第三百十五話 僕の家族が実家に戻りました
翌朝、僕の家族はドラちゃん便で実家に帰っていきました。
お父さんだけはドラちゃんに乗れないので、いつも通り馬車で帰って行ったけどね。
というのも、サマンサお姉ちゃんの結婚式が近いので色々と準備があるそうです。
「ナオ、何かあったら直ぐに周りの人に声をかけるのよ」
庭に出てみんなを見送った時、まだ車椅子に乗っている僕のことをお母さんはだいぶ心配していました。
とはいえ、僕も刺された直後から比べるとだいぶ調子が良くなってきたので、この分なら明日から歩く訓練を始められそうです。
そして、家族が帰る前に応接室に集められてあることが話されたそうです。
「ナオ君に使われた毒は、即効性、遅効性、出血性、神経性とありとあらゆる毒を混ぜ込んでいた事が分かった。たまたま多くの治癒師がいて直ぐに治療できたからナオ君は助かったけど、普通は先ず助からない。そんな強力な毒を準備すること自体ありえないし、強固な殺意を持っているといえよう」
ランディさんが言葉を選びながら説明してくれたけど、僕の命が助かったのは奇跡に近いそうです。
更に、王家の結婚式に強力な毒を持ち込んだこと自体が大問題で、その辺も含めてハラグロ伯爵には厳しい取り調べが行なわれているそうです。

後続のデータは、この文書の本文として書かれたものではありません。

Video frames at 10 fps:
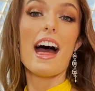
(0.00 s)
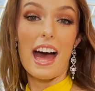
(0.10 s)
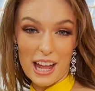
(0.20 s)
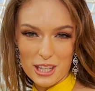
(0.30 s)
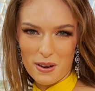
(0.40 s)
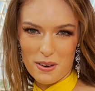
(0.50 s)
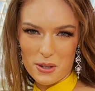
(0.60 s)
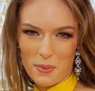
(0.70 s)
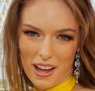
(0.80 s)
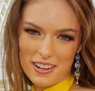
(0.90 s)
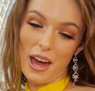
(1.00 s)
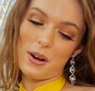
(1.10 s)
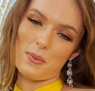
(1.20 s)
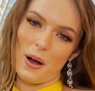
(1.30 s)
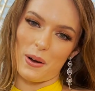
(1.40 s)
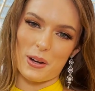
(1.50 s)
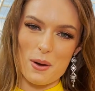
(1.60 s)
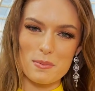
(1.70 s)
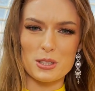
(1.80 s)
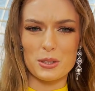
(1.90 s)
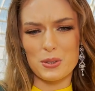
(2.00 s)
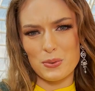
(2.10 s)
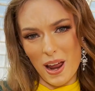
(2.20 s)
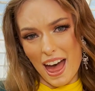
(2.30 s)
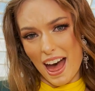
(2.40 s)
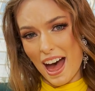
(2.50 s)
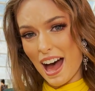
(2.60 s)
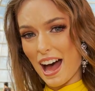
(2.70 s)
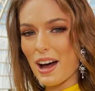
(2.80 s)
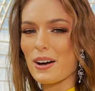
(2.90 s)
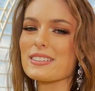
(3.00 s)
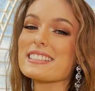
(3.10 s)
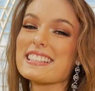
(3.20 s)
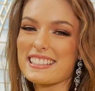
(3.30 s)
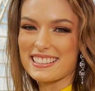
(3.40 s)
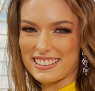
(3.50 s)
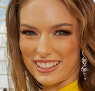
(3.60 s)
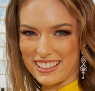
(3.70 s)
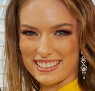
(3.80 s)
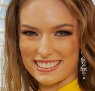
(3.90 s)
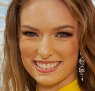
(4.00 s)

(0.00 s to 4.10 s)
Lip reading: Hello, everyone, and welcome to Crown Sisters.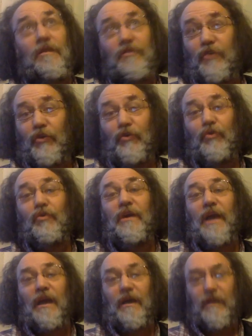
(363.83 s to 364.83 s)
2 E
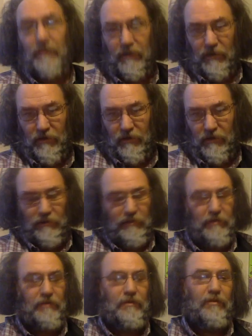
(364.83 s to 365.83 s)
and
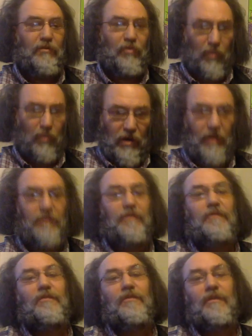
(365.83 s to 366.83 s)
1,
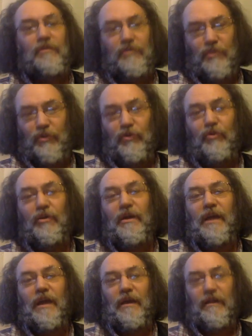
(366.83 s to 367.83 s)
2
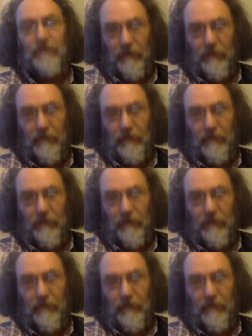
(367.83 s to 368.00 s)
E and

「あと、陛下からナオ君は今までよく働いてくれたのだからゆっくり休んでリハビリに励むようにと指示が下った。それだけナオ君の今までの頑張りは誰もが認めているし、来年の新年の謁見で伯爵に陞爵するのは間違いない」
ランディさんが追加情報を教えてくれたけど、僕の使命は自分の体を治す事だそうです。
みんな色々と優しくしてくれて、とってもありがたいですね。
僕も、いっぱい食べていっぱい動いていっぱい寝て早く体を回復させないとね。
そして、僕が動けない分僕のお友達はとても張り切っていました。
「みんな、気を付けて行ってきてね」
「キュー!」
「「アンアン」」
「キキッ」
元々ヘンリーさんの片腕として活躍しているスラちゃんに加えて、ドラちゃん達もエミリーさんやシンシアさんと一緒に活動しています。
ナンシーさんは新婚なので勇者様パーティの活動はお休みだけど、本当はみんなと一緒に活動したいそうです。

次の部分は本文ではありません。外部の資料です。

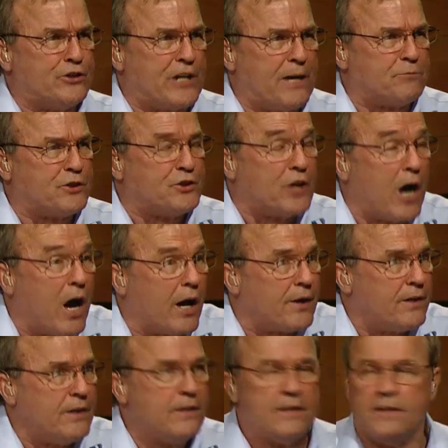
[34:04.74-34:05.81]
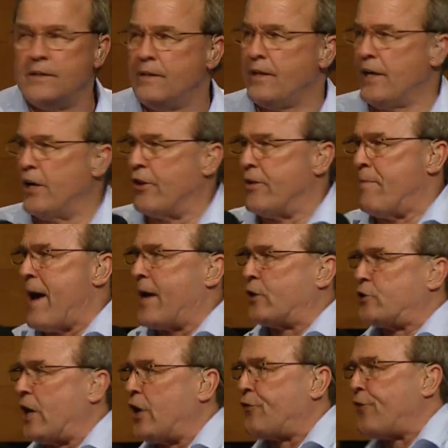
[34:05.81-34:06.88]
James, and John. And on the Mount of
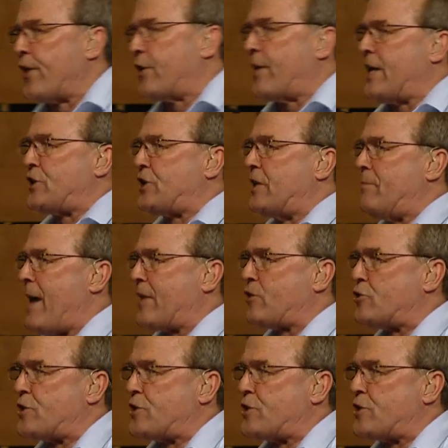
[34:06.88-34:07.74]
Transfiguration in Matthew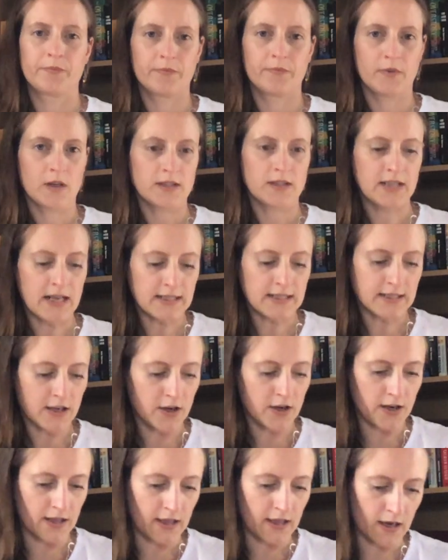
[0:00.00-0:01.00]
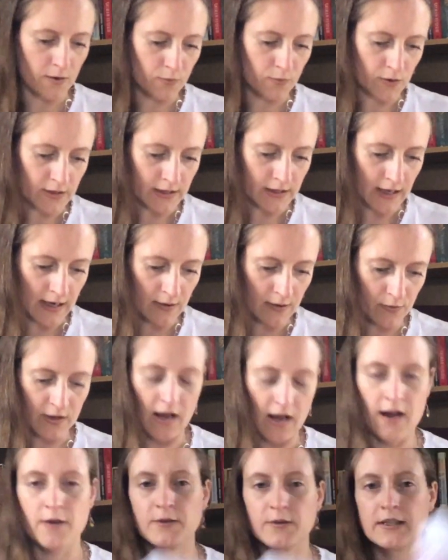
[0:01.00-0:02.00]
So that's the only thing I would say. Is I was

ドラちゃん達は顔馴染みとなった兵と共に犯罪組織の拠点を急襲していて、王都の人々に犯罪者の手が伸びない様にしているそうです。
ヘンリーさんとスラちゃんは捕まえた人の聴取を行なっているそうで、なんとハラグロ伯爵には王妃様が直々に聴取を行うことが決定しました。

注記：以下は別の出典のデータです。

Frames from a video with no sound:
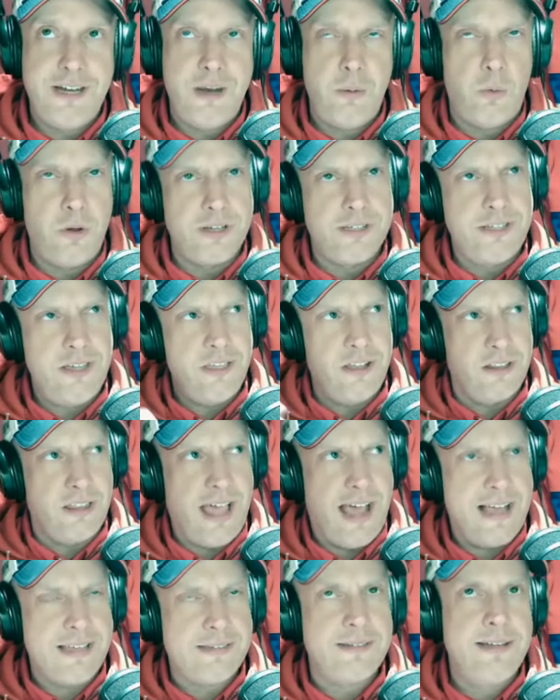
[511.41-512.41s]
I want to say the
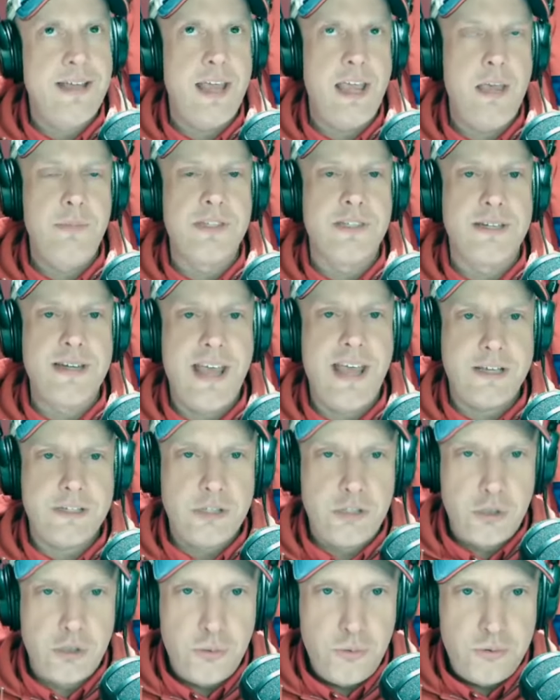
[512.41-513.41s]
last game is next
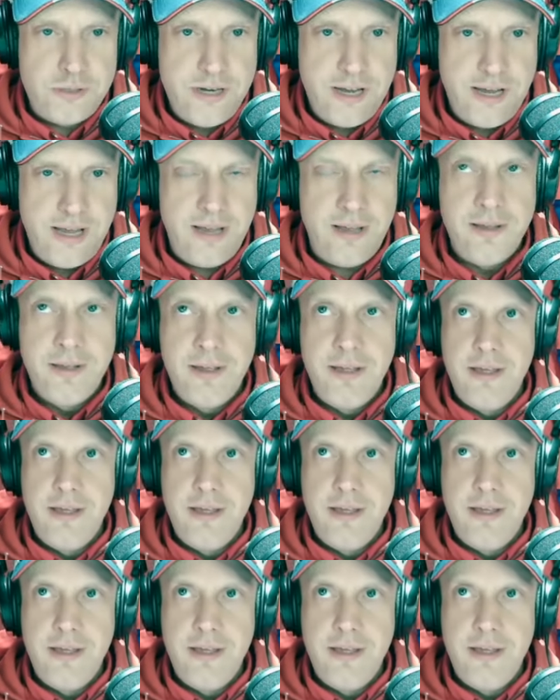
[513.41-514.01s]
Tuesday,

でも、僕はお手伝いができないし、当面はみんなにお任せです。
「ナオにーに、あそぼー!」
「あそぼー!」
そして、僕は屋敷の中に戻ってセードルフちゃんとルルちゃんと共に車椅子でもできる簡単な遊びをしていました。
これも、リハビリの一環ですね。
セードルフちゃんとルルちゃんは僕がずっと寝ていたのをとても心配していて、昨日は何回も僕の様子を見に来ていました。
まだ幼いのに、二人ともとても優しいですね。
リーフちゃんとソラちゃんのスライムコンビも、僕のことを気にかけてくれました。
どこにも行かないでのんびりするのなんて、本当に久しぶりですね。
「ナオ様は、幼いながら何でもやられるので今までお世話をする機会があまりありませんでした。初めて、しっかりとお世話をしている気がします」
僕の車椅子を押すリルムさんが何だかしみじみと言っていたけど、僕はいつもリルムさんにお世話になっている気がしますよ。
こんな感じで、半月ほど僕のリハビリライフが進んで行きました。